• _Task instructions_: The lines to copy are those in the listing that hold the word "second".
============================================================
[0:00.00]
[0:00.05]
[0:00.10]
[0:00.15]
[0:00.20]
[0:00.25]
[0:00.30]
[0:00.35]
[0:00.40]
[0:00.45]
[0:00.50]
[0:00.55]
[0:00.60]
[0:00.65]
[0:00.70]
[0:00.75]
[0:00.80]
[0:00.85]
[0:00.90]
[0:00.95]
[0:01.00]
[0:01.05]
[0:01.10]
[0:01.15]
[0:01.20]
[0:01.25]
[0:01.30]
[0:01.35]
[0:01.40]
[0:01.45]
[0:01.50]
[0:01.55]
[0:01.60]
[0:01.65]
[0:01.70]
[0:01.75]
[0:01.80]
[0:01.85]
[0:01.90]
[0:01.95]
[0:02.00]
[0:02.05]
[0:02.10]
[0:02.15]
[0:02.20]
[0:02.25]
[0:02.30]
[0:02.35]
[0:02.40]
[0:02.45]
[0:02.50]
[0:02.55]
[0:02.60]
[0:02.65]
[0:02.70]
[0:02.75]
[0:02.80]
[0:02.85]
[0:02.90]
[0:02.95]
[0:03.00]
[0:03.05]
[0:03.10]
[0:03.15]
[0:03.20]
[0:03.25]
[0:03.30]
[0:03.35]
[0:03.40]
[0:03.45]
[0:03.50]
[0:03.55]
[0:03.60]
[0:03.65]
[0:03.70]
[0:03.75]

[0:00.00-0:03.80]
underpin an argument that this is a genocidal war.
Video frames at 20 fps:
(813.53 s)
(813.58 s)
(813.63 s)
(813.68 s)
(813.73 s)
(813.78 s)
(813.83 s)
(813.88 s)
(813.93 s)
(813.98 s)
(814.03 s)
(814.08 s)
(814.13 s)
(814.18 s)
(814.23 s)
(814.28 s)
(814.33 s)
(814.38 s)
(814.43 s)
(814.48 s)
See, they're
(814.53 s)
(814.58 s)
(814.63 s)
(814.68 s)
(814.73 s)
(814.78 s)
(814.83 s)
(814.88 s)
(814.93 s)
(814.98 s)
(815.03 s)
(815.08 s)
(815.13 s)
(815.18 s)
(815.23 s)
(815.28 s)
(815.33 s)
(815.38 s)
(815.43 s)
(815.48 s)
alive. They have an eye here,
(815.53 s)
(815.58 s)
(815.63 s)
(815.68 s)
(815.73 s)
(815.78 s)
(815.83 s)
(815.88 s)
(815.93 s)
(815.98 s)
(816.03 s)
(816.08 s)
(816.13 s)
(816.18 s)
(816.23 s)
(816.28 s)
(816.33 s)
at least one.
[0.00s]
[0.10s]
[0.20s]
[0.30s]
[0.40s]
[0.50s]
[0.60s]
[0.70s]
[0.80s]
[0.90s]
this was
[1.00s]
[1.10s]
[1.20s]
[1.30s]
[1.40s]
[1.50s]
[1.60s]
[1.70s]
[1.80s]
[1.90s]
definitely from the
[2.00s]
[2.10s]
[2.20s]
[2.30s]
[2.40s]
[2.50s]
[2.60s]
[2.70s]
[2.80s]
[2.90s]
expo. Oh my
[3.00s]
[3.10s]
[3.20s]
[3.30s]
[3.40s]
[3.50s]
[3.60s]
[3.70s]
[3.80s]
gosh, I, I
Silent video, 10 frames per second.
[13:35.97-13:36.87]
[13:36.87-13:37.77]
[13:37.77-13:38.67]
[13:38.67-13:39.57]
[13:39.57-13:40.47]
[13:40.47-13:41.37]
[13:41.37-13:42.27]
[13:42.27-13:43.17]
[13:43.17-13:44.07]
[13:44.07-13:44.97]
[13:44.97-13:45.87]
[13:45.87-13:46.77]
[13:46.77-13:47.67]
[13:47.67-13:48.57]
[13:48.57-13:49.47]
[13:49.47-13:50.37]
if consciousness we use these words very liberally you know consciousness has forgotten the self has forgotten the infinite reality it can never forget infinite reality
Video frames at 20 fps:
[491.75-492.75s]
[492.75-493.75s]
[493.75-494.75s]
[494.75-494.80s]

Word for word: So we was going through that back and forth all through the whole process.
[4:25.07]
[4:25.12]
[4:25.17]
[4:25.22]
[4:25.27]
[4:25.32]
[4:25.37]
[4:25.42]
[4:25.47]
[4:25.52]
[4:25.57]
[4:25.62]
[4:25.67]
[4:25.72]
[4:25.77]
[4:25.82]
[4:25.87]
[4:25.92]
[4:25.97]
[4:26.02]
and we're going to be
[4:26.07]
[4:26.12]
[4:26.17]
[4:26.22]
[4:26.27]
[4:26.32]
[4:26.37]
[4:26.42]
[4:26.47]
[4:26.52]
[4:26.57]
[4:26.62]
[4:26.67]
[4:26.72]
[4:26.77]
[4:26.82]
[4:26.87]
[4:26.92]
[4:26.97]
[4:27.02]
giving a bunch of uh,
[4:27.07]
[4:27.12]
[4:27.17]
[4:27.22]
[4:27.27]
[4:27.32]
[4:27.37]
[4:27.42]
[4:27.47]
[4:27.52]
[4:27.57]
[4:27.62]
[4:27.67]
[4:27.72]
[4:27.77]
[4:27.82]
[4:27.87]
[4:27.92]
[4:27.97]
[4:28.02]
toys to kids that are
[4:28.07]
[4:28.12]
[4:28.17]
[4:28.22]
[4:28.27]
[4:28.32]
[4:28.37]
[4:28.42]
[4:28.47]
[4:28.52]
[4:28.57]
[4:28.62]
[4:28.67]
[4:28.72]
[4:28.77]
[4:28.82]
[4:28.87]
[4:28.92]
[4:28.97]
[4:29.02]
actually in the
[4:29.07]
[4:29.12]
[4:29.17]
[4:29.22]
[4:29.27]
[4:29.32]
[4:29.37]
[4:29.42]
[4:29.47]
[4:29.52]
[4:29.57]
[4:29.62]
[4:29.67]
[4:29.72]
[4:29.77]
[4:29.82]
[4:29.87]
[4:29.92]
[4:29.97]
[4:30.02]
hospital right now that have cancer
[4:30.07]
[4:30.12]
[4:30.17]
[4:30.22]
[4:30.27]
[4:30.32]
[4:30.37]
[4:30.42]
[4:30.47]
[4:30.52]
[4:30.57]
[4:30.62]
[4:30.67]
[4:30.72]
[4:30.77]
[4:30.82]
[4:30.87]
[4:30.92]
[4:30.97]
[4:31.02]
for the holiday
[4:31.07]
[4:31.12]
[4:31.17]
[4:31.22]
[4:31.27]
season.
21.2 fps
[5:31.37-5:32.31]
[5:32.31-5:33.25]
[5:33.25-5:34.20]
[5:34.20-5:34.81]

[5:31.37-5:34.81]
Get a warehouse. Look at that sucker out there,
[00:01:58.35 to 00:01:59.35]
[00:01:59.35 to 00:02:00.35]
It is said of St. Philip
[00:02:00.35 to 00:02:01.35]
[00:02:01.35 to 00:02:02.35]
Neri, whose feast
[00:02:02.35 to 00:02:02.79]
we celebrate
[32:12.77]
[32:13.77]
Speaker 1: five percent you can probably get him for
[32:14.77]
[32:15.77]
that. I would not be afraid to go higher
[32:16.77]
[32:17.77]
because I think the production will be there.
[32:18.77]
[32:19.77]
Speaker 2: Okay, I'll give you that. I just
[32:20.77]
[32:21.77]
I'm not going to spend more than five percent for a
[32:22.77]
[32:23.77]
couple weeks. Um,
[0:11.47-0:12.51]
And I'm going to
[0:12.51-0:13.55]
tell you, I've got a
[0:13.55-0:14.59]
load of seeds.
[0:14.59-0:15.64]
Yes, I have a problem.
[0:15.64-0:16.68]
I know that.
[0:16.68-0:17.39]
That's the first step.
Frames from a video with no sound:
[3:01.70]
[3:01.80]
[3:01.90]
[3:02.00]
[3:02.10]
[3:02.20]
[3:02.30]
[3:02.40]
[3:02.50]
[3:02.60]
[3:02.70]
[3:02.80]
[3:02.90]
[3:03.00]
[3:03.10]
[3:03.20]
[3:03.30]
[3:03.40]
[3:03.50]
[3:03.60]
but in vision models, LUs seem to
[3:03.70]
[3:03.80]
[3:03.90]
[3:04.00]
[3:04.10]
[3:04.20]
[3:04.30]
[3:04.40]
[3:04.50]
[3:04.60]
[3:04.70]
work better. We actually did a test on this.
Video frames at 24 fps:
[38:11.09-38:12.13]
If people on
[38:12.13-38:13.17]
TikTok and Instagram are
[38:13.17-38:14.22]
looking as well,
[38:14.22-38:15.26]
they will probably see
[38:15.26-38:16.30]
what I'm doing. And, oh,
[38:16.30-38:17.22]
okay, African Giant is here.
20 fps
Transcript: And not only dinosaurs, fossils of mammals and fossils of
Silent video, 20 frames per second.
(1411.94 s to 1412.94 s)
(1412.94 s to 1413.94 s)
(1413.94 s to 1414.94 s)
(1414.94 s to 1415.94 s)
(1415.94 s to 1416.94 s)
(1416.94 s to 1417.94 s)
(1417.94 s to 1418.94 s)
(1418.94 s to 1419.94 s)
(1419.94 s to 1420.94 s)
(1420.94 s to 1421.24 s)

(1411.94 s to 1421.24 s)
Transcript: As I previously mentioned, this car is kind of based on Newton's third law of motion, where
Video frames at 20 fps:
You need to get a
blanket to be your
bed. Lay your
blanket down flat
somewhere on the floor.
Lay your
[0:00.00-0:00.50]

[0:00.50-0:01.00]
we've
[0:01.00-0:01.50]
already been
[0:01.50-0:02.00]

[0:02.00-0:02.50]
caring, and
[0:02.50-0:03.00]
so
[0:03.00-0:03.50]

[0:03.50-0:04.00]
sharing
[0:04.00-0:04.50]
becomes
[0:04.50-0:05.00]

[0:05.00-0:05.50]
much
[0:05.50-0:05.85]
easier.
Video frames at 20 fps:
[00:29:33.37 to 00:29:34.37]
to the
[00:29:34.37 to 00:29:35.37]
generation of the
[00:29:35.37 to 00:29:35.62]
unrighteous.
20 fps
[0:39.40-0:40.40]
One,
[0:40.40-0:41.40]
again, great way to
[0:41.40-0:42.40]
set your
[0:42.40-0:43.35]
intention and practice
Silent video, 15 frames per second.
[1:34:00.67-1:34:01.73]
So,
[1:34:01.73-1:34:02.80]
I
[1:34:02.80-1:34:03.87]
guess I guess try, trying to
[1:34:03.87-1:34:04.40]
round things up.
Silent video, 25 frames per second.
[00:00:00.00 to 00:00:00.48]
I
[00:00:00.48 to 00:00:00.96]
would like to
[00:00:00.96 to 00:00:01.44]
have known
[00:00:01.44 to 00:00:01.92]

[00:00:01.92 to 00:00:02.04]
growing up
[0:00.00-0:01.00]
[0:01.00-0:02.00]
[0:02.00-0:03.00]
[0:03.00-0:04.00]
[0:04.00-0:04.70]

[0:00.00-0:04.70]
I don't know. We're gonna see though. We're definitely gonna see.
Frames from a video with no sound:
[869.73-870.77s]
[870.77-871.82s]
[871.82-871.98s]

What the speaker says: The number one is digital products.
============================================================
• _Response area_:
Silent video, 10 frames per second.
Silent video, 20 frames per second.
Silent video, 15 frames per second.
Silent video, 25 frames per second.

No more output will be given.